Task
Please return the data that follows precisely as written, but without the images.

-- Opening Marker --

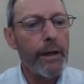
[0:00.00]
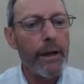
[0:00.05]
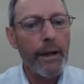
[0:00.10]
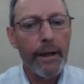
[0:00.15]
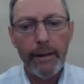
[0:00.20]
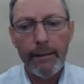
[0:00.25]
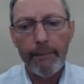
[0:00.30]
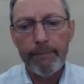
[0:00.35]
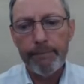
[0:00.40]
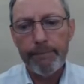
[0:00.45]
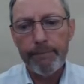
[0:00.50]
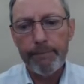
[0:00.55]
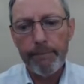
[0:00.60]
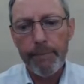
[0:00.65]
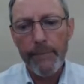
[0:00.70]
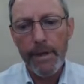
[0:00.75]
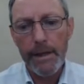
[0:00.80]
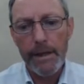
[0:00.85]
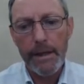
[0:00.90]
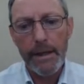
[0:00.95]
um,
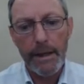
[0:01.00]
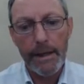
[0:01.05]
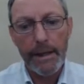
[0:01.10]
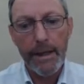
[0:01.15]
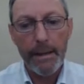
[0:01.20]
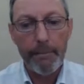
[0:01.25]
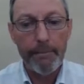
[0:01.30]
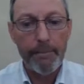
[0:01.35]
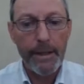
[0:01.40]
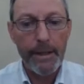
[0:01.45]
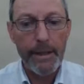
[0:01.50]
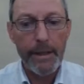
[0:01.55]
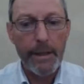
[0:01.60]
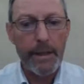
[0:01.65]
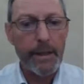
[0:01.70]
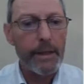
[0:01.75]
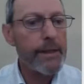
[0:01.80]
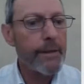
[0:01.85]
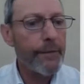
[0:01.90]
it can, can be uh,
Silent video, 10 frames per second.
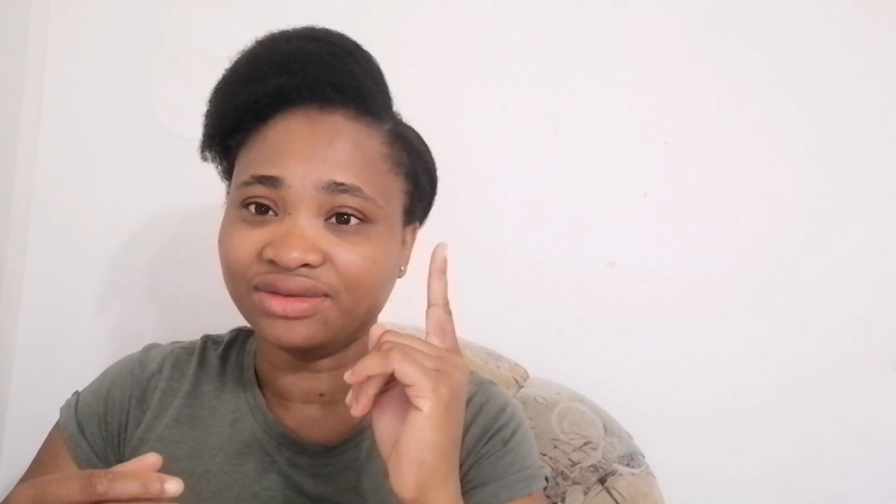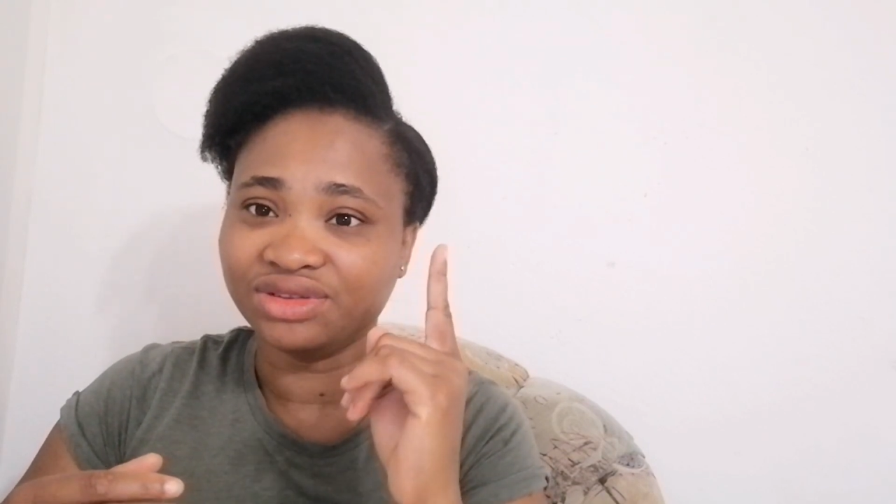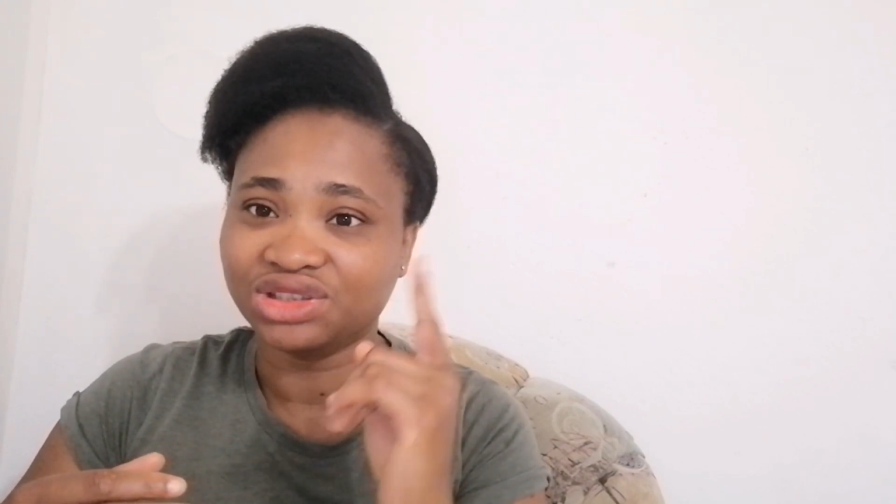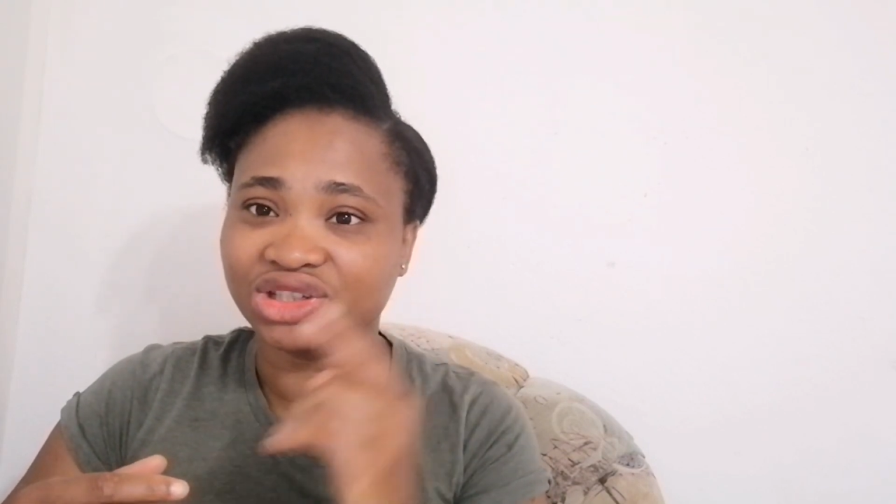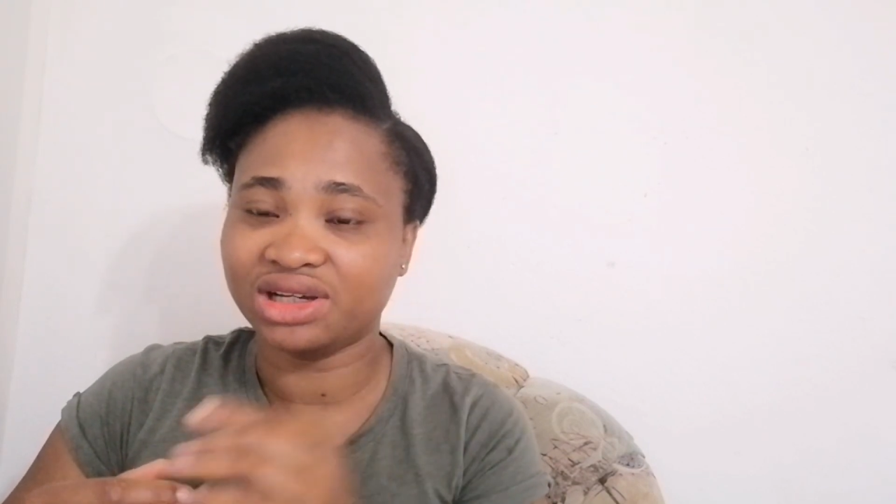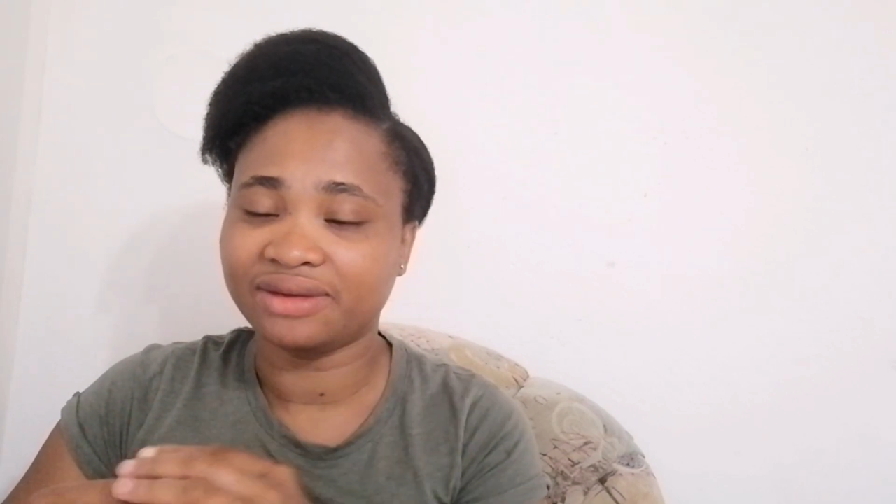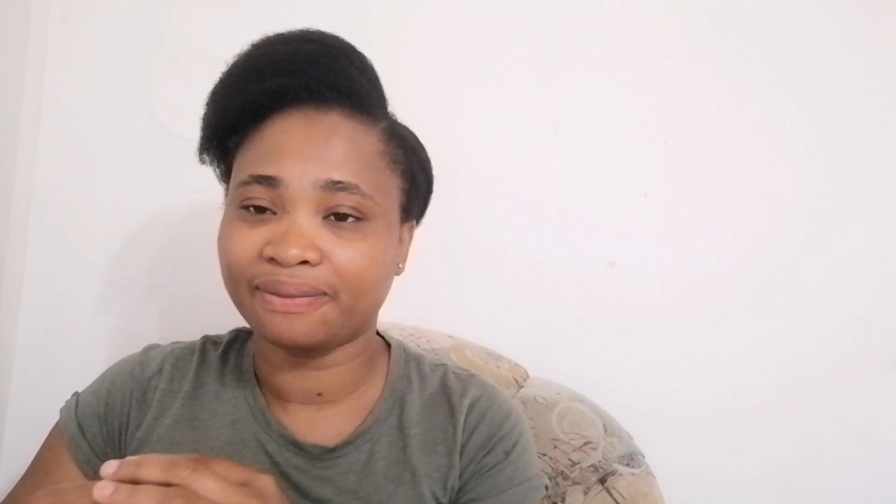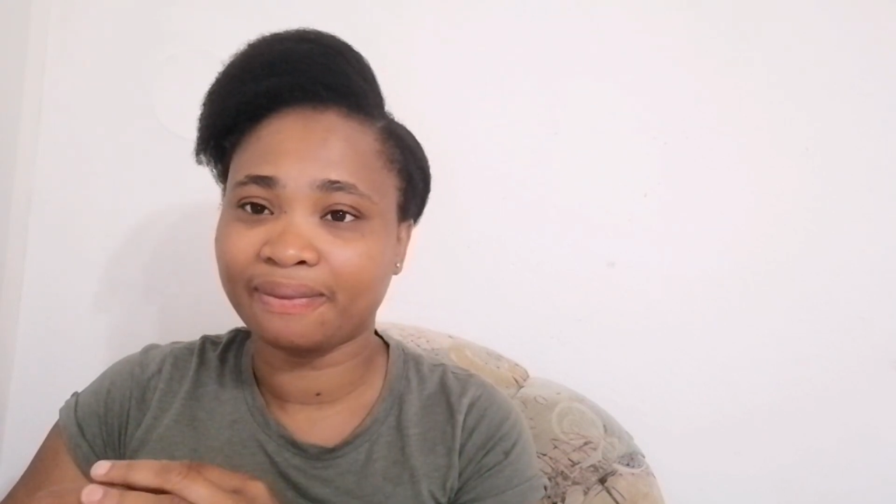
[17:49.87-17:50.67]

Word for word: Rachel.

-- Closing Marker --

Solution to the exercise
[0:00.00]
[0:00.05]
[0:00.10]
[0:00.15]
[0:00.20]
[0:00.25]
[0:00.30]
[0:00.35]
[0:00.40]
[0:00.45]
[0:00.50]
[0:00.55]
[0:00.60]
[0:00.65]
[0:00.70]
[0:00.75]
[0:00.80]
[0:00.85]
[0:00.90]
[0:00.95]
um,
[0:01.00]
[0:01.05]
[0:01.10]
[0:01.15]
[0:01.20]
[0:01.25]
[0:01.30]
[0:01.35]
[0:01.40]
[0:01.45]
[0:01.50]
[0:01.55]
[0:01.60]
[0:01.65]
[0:01.70]
[0:01.75]
[0:01.80]
[0:01.85]
[0:01.90]
it can, can be uh,
Silent video, 10 frames per second.
[17:49.87-17:50.67]

Word for word: Rachel.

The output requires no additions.